## Information shown
++++++

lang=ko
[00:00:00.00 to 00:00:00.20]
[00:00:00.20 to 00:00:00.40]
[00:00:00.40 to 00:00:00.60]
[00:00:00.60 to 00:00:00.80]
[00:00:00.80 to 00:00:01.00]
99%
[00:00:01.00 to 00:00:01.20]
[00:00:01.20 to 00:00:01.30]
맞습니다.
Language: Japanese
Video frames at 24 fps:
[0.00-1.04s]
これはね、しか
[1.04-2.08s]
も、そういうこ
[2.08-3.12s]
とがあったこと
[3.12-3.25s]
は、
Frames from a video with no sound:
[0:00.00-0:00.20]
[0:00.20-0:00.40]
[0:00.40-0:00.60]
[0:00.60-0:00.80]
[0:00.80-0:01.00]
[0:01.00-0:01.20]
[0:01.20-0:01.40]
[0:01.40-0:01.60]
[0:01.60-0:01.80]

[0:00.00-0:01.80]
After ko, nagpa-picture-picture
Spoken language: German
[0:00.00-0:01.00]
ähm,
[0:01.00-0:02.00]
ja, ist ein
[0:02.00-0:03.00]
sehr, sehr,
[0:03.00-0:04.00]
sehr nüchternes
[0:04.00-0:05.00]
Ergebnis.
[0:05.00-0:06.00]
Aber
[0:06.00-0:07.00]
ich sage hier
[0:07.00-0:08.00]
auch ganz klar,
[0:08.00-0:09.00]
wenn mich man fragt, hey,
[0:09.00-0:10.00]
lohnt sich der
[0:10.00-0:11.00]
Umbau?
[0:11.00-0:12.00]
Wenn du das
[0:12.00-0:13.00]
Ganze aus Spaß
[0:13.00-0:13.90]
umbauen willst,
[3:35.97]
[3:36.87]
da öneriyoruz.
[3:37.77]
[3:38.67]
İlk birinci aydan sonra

++++++

Copy the material above back out, exactly as written.

lang=ko
[00:00:00.00 to 00:00:00.20]
[00:00:00.20 to 00:00:00.40]
[00:00:00.40 to 00:00:00.60]
[00:00:00.60 to 00:00:00.80]
[00:00:00.80 to 00:00:01.00]
99%
[00:00:01.00 to 00:00:01.20]
[00:00:01.20 to 00:00:01.30]
맞습니다.
Language: Japanese
Video frames at 24 fps:
[0.00-1.04s]
これはね、しか
[1.04-2.08s]
も、そういうこ
[2.08-3.12s]
とがあったこと
[3.12-3.25s]
は、
Frames from a video with no sound:
[0:00.00-0:00.20]
[0:00.20-0:00.40]
[0:00.40-0:00.60]
[0:00.60-0:00.80]
[0:00.80-0:01.00]
[0:01.00-0:01.20]
[0:01.20-0:01.40]
[0:01.40-0:01.60]
[0:01.60-0:01.80]

[0:00.00-0:01.80]
After ko, nagpa-picture-picture
Spoken language: German
[0:00.00-0:01.00]
ähm,
[0:01.00-0:02.00]
ja, ist ein
[0:02.00-0:03.00]
sehr, sehr,
[0:03.00-0:04.00]
sehr nüchternes
[0:04.00-0:05.00]
Ergebnis.
[0:05.00-0:06.00]
Aber
[0:06.00-0:07.00]
ich sage hier
[0:07.00-0:08.00]
auch ganz klar,
[0:08.00-0:09.00]
wenn mich man fragt, hey,
[0:09.00-0:10.00]
lohnt sich der
[0:10.00-0:11.00]
Umbau?
[0:11.00-0:12.00]
Wenn du das
[0:12.00-0:13.00]
Ganze aus Spaß
[0:13.00-0:13.90]
umbauen willst,
[3:35.97]
[3:36.87]
da öneriyoruz.
[3:37.77]
[3:38.67]
İlk birinci aydan sonra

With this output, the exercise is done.